• **Exercise instructions**
Only one stretch of the records below should be repeated. It starts with the line containing "(801.03 s to 801.93 s)" and goes on through the line containing "[00:10:22.71]", exactly as written.

• **Stored data entries**
Content starts
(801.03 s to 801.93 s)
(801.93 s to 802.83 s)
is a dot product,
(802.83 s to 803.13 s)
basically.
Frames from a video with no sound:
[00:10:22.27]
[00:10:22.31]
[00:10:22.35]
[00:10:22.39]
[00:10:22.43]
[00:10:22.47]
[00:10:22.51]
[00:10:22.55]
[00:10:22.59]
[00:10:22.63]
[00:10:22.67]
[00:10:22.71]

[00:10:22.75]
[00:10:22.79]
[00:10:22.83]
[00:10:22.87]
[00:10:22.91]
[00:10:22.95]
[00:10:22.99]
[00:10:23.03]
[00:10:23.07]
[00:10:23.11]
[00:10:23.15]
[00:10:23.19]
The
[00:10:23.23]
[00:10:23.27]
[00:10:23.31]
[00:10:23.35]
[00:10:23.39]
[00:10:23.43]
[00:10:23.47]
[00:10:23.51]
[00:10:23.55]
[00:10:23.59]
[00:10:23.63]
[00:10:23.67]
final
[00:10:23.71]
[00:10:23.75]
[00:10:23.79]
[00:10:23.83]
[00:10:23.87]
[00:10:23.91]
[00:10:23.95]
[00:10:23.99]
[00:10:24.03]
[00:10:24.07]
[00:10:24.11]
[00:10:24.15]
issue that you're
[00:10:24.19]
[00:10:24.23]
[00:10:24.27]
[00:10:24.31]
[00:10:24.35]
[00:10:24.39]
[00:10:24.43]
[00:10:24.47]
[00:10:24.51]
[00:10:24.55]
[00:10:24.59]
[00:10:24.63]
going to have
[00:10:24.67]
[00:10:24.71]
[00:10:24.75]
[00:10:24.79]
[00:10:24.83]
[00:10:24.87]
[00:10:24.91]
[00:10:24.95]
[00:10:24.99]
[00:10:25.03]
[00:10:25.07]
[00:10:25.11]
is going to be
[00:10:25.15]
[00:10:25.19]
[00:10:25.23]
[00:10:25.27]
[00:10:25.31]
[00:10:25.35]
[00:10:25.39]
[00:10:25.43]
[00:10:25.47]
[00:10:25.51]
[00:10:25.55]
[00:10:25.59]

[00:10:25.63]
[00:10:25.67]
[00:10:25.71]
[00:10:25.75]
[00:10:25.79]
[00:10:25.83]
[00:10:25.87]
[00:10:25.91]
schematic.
Content ends
Content starts
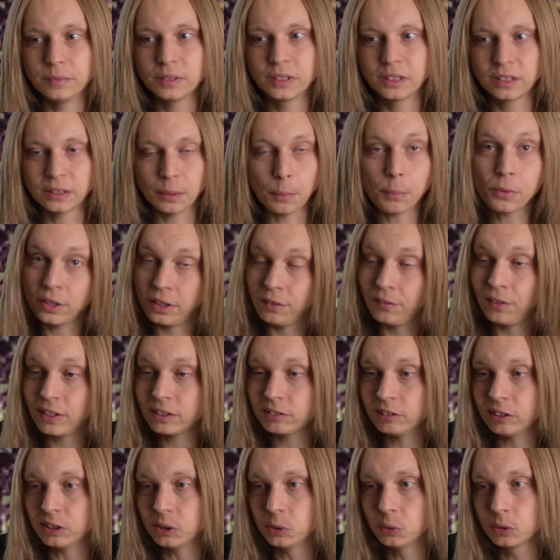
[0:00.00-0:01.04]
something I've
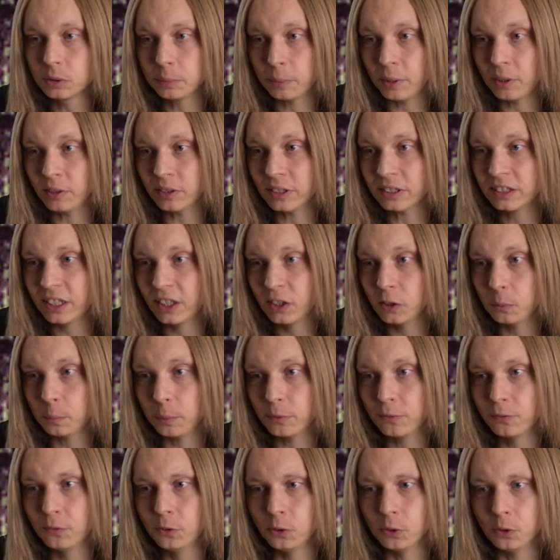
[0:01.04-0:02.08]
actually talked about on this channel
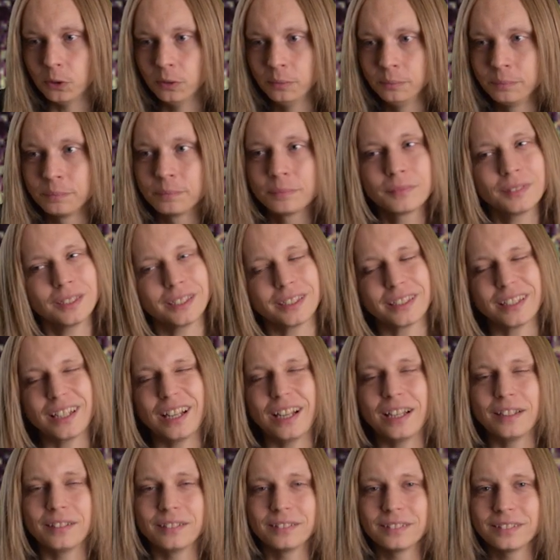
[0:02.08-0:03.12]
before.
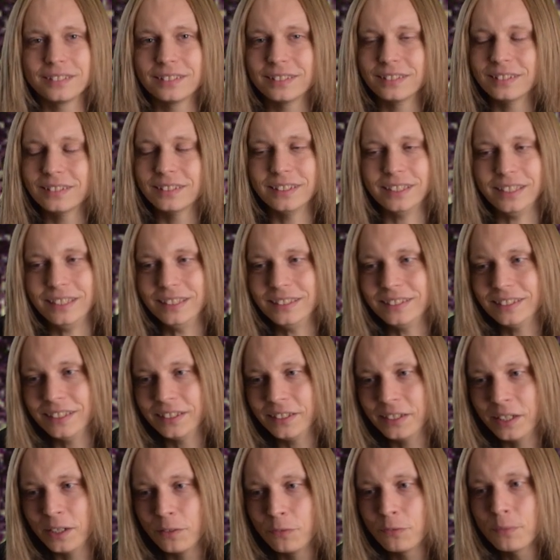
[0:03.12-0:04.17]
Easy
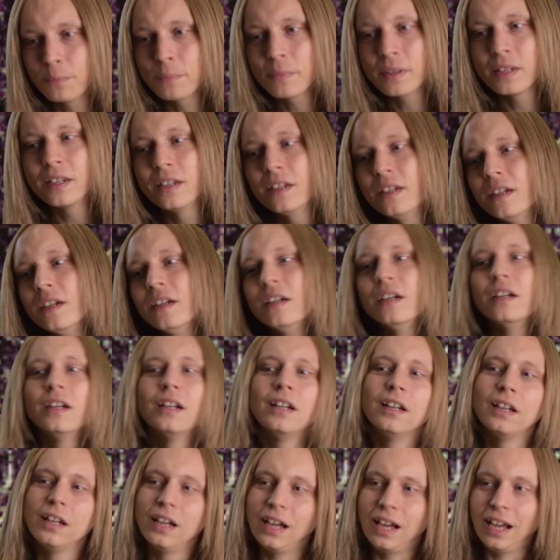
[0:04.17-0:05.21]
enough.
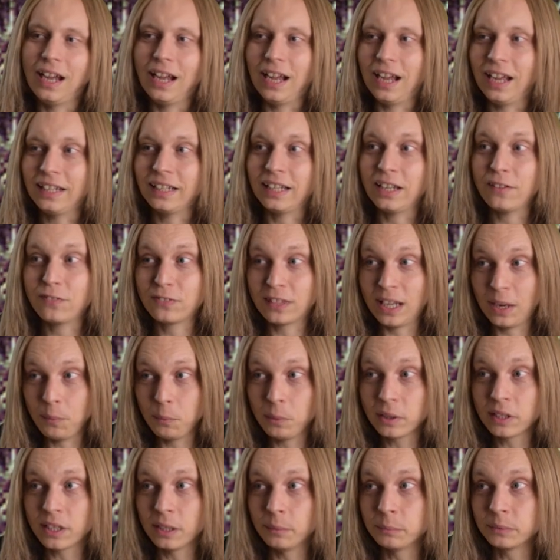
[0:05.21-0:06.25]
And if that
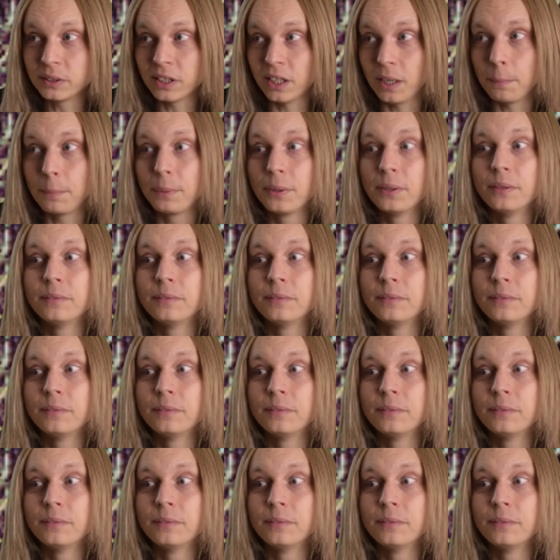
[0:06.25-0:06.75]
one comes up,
Content ends
• **Solution for this problem**
(801.03 s to 801.93 s)
(801.93 s to 802.83 s)
is a dot product,
(802.83 s to 803.13 s)
basically.
Frames from a video with no sound:
[00:10:22.27]
[00:10:22.31]
[00:10:22.35]
[00:10:22.39]
[00:10:22.43]
[00:10:22.47]
[00:10:22.51]
[00:10:22.55]
[00:10:22.59]
[00:10:22.63]
[00:10:22.67]
[00:10:22.71]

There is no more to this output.